Stored data
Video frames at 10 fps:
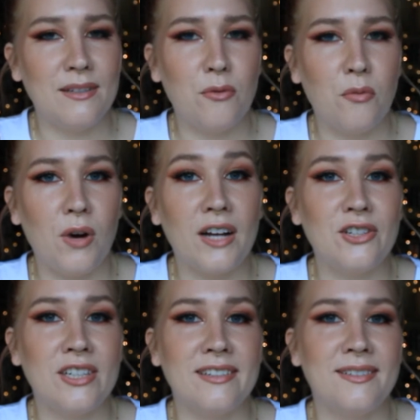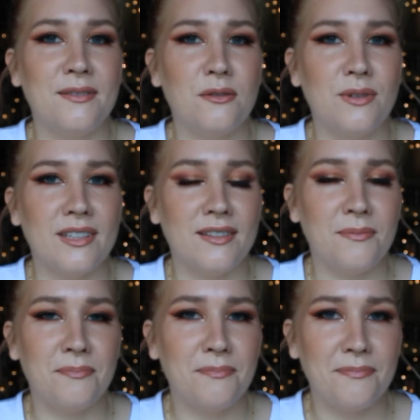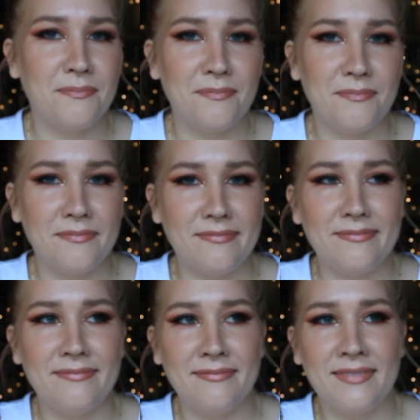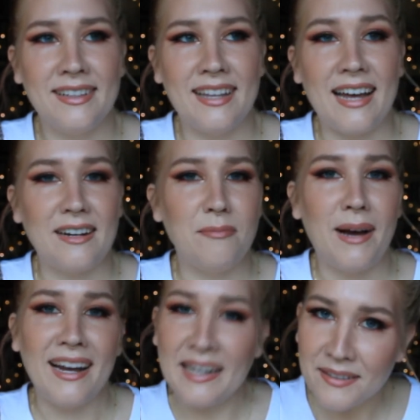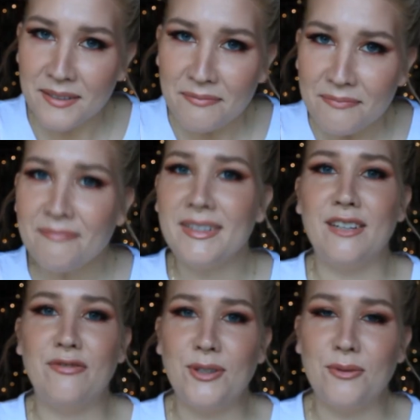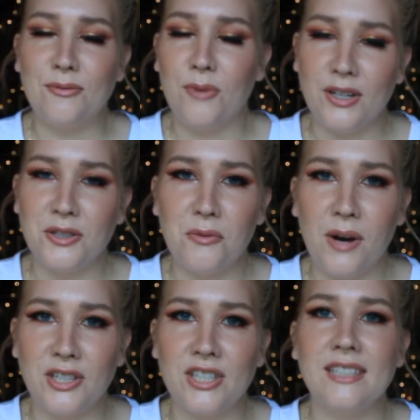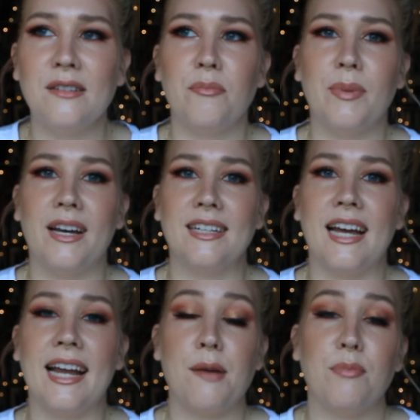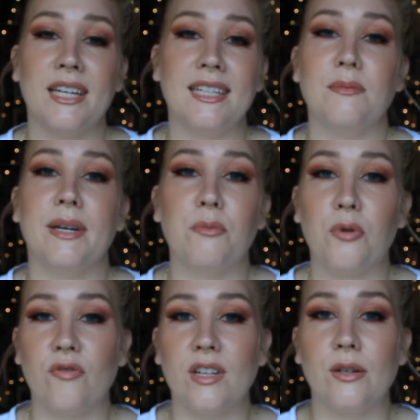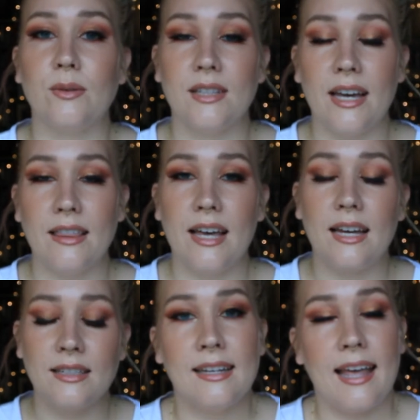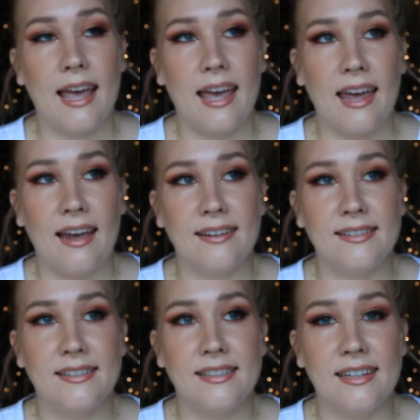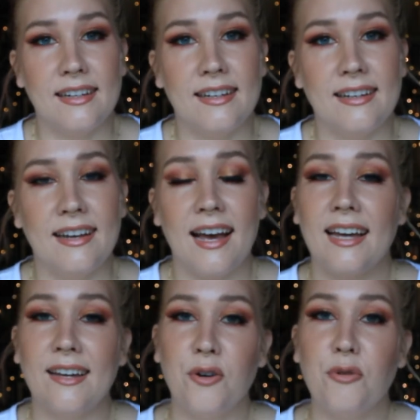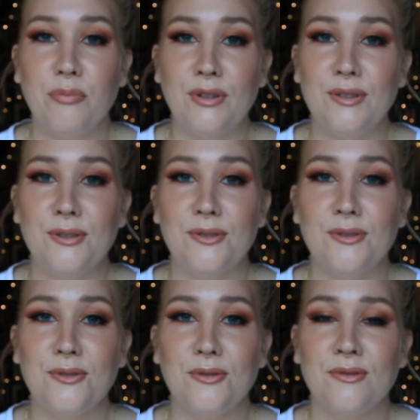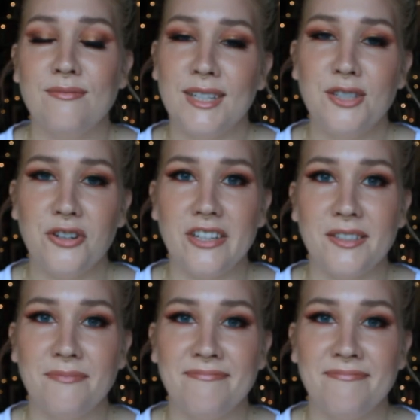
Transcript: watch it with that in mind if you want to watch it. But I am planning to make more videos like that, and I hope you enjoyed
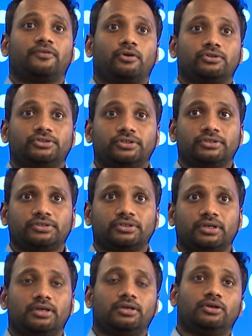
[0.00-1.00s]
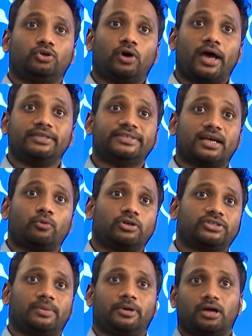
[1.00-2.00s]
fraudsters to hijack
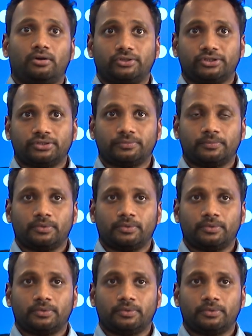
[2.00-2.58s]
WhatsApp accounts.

### TASK DIRECTIONS:
Your answer must be the records above, word for word, with every picture left out.

### EXPECTED ANSWER:
Video frames at 10 fps:
Transcript: watch it with that in mind if you want to watch it. But I am planning to make more videos like that, and I hope you enjoyed
[0.00-1.00s]
[1.00-2.00s]
fraudsters to hijack
[2.00-2.58s]
WhatsApp accounts.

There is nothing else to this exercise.